ACTIVITY | Give the lines again exactly as they appear below, from the line with "[0:02.67-0:03.33]" to the line with "Verbatim transcript: for, I", both included, and only those lines. Leave every picture out.

══ DATA IN THIS EXERCISE

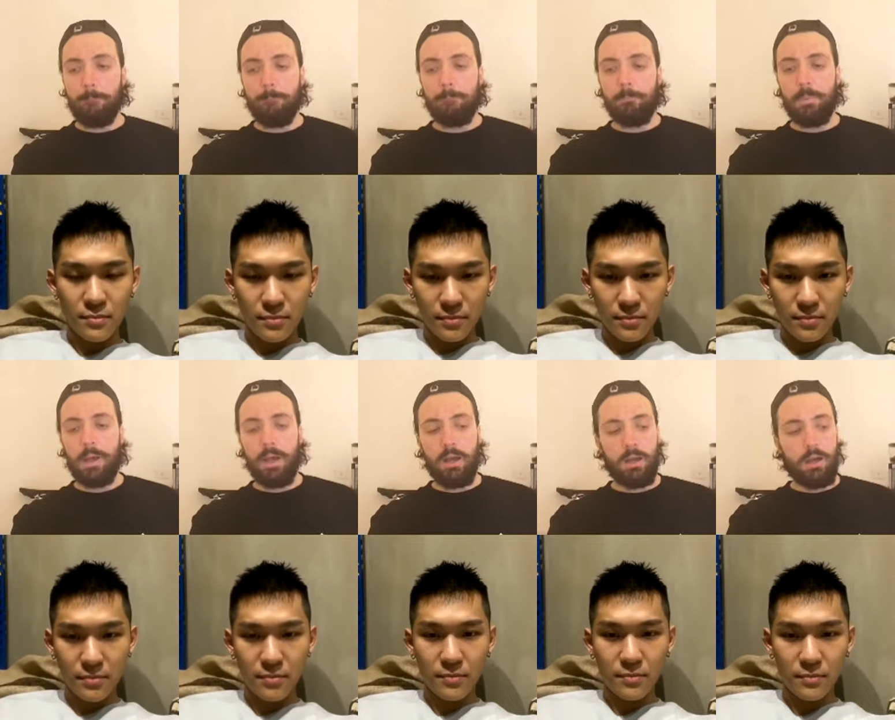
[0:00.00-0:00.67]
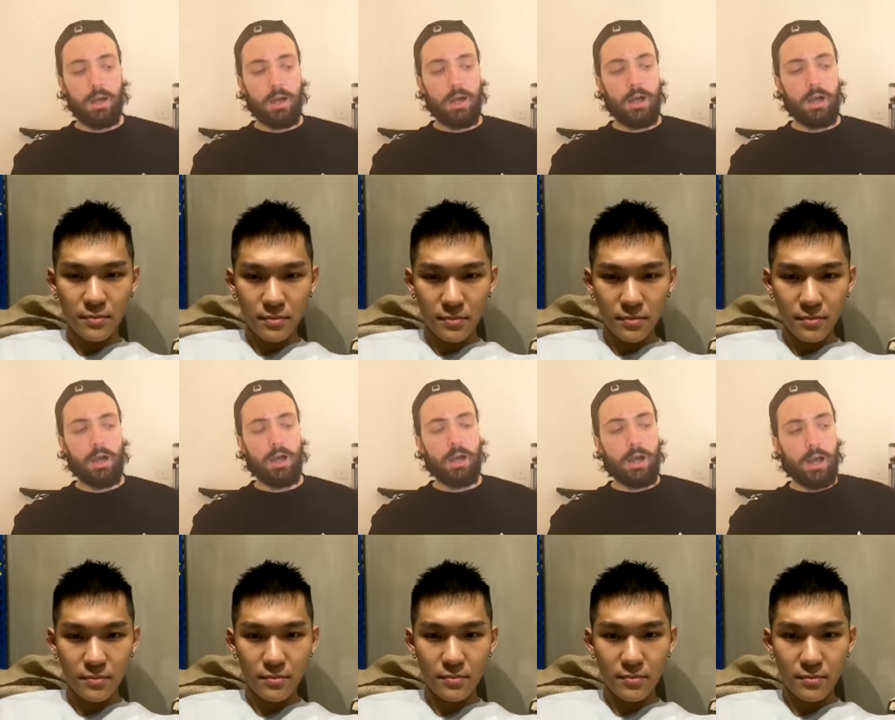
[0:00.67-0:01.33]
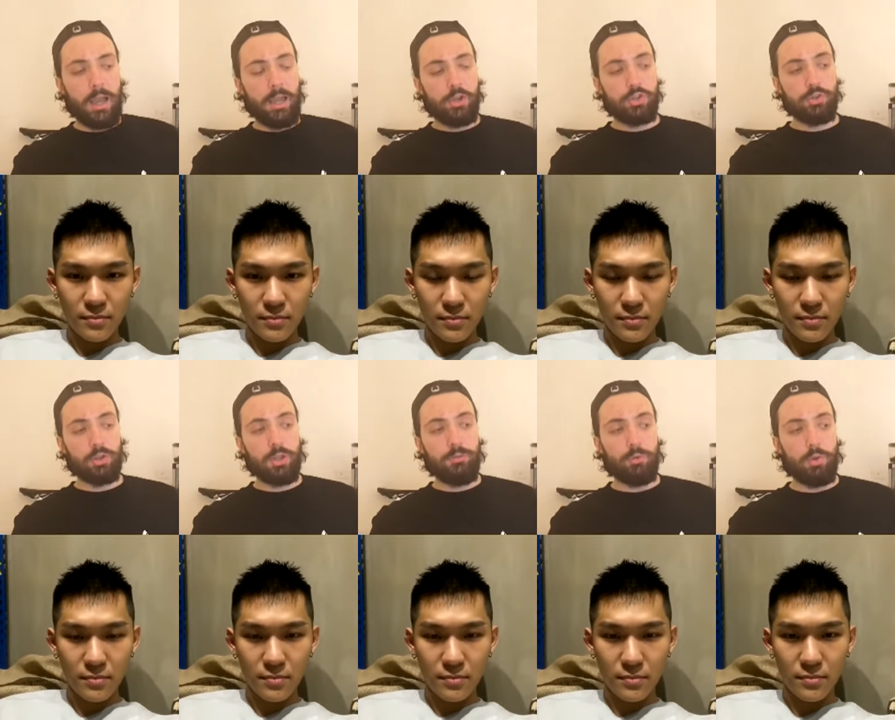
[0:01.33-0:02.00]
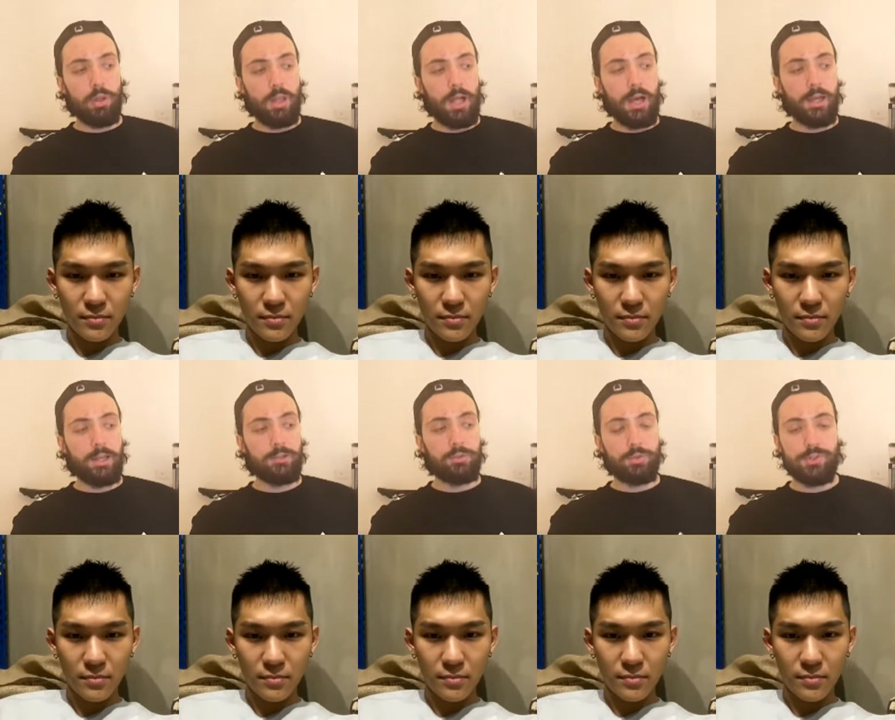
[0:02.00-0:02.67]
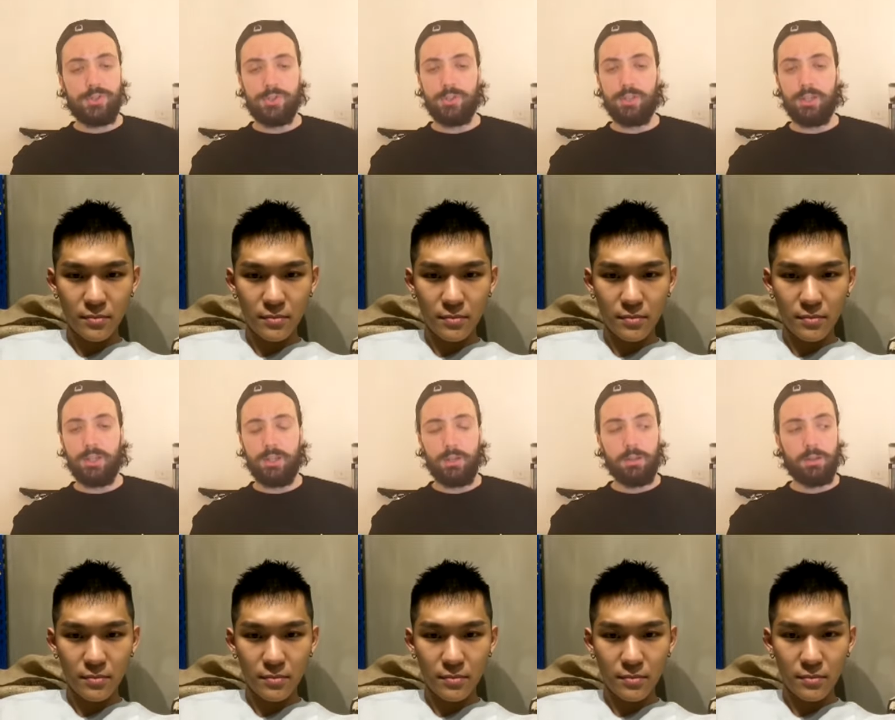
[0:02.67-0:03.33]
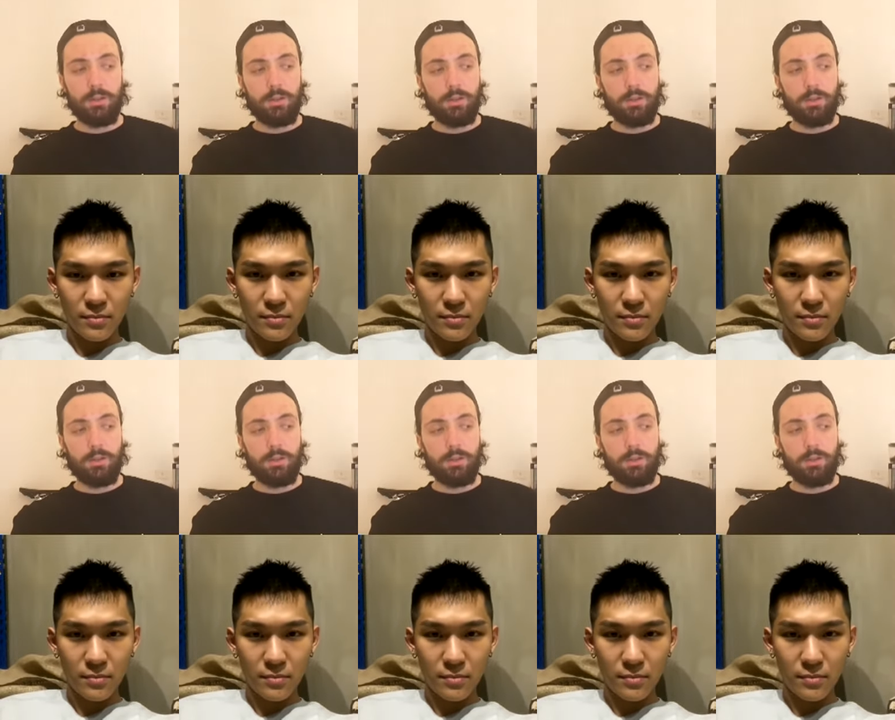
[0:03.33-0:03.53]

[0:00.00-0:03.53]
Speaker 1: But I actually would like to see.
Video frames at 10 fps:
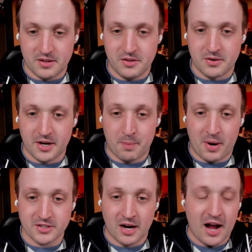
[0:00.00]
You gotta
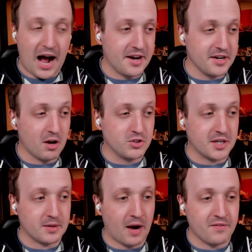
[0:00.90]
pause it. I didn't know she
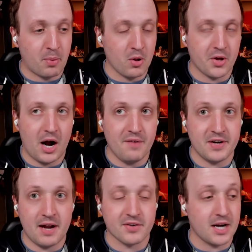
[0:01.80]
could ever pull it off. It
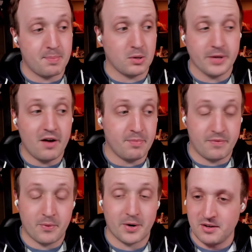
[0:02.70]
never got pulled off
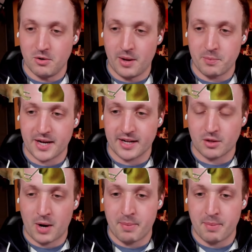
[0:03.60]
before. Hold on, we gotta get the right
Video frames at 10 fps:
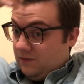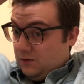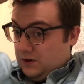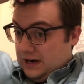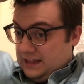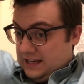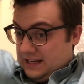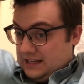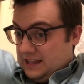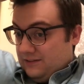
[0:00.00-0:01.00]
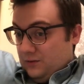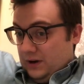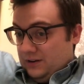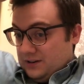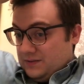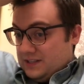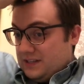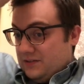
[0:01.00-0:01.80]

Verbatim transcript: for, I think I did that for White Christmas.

════
══ DATA IN THIS EXERCISE

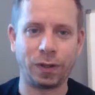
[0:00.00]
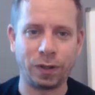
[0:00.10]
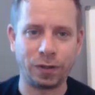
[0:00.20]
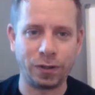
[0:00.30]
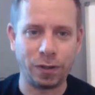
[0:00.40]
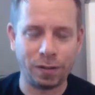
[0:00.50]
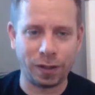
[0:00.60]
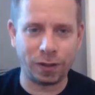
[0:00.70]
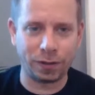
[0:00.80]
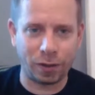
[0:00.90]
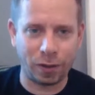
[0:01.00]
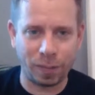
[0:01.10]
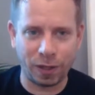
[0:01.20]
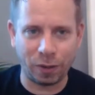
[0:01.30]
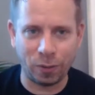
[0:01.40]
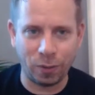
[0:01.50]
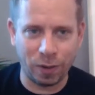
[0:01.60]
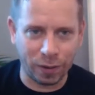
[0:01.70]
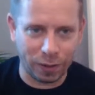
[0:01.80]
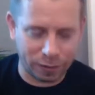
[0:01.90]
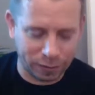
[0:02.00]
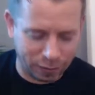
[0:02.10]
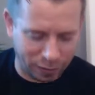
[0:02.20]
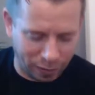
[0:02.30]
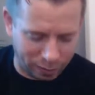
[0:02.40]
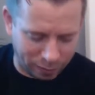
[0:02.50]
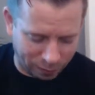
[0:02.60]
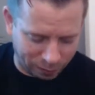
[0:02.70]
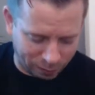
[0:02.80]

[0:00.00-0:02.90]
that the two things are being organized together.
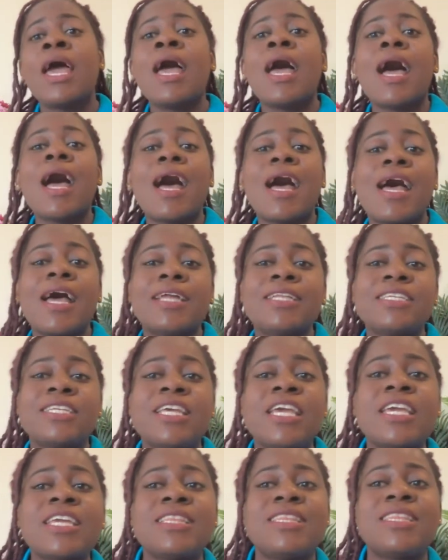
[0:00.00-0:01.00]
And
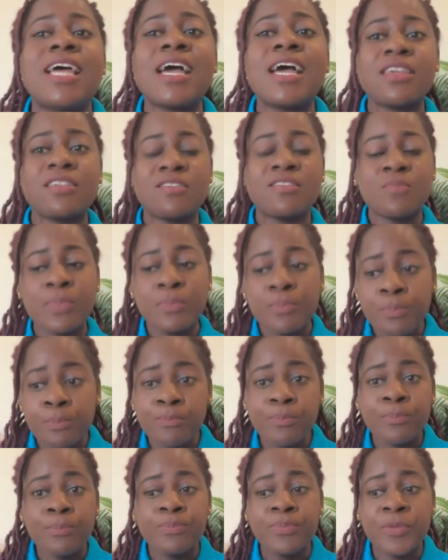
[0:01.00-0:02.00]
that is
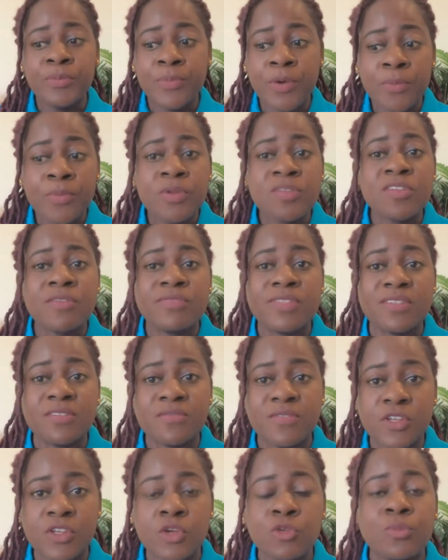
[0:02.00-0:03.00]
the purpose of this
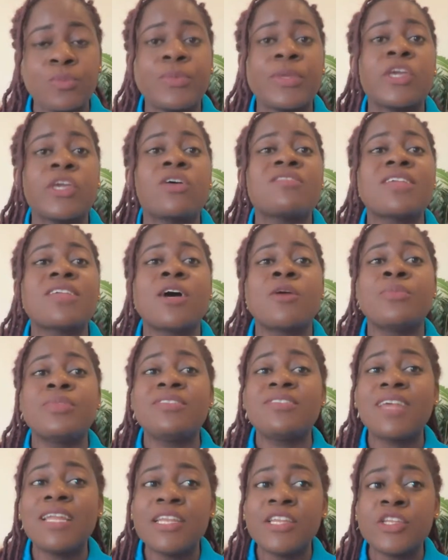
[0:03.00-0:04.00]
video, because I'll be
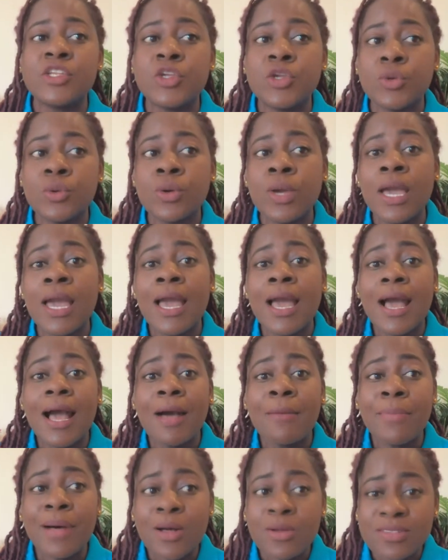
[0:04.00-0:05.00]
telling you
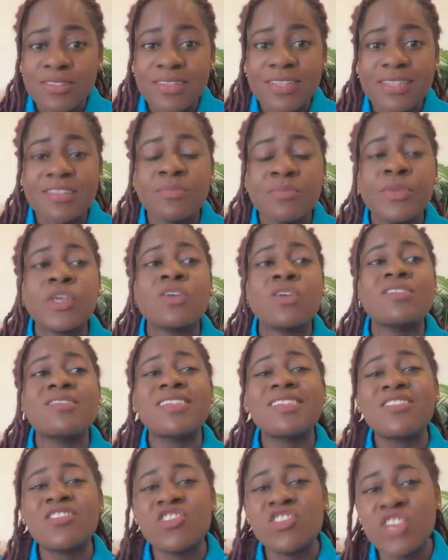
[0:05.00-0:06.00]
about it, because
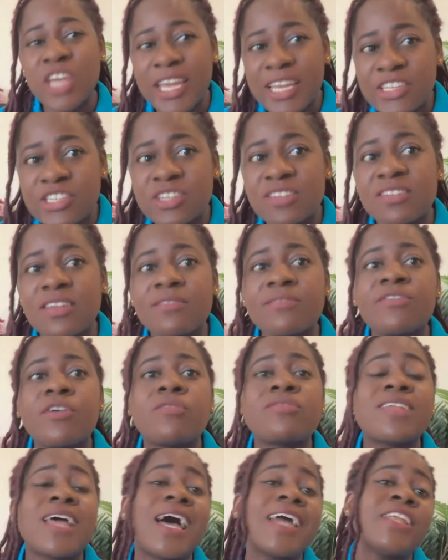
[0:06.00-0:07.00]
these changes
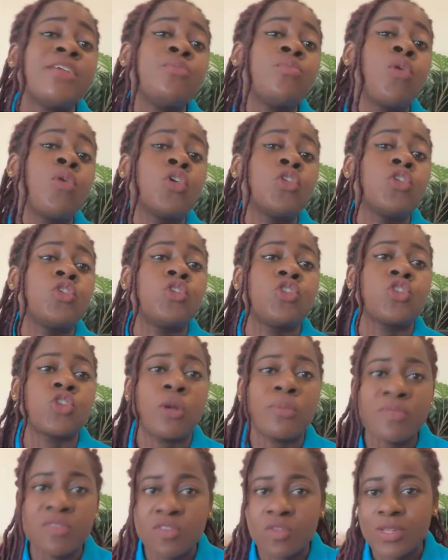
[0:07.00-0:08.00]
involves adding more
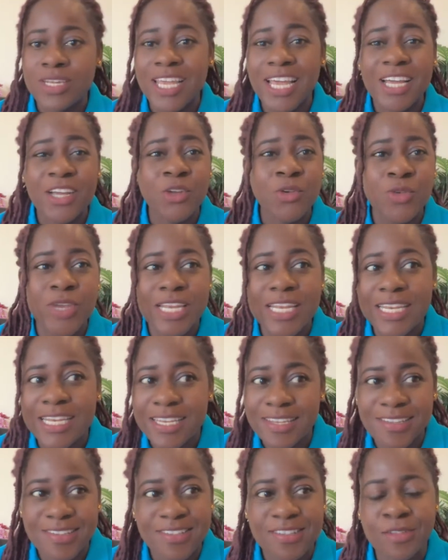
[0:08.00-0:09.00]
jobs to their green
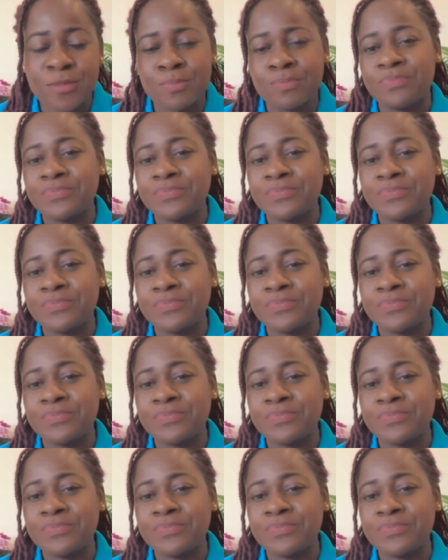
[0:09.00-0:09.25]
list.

════

ANSWER BOX |
[0:02.67-0:03.33]
[0:03.33-0:03.53]

[0:00.00-0:03.53]
Speaker 1: But I actually would like to see.
Video frames at 10 fps:
[0:00.00]
You gotta
[0:00.90]
pause it. I didn't know she
[0:01.80]
could ever pull it off. It
[0:02.70]
never got pulled off
[0:03.60]
before. Hold on, we gotta get the right
Video frames at 10 fps:
[0:00.00-0:01.00]
[0:01.00-0:01.80]

Verbatim transcript: for, I think I did that for White Christmas.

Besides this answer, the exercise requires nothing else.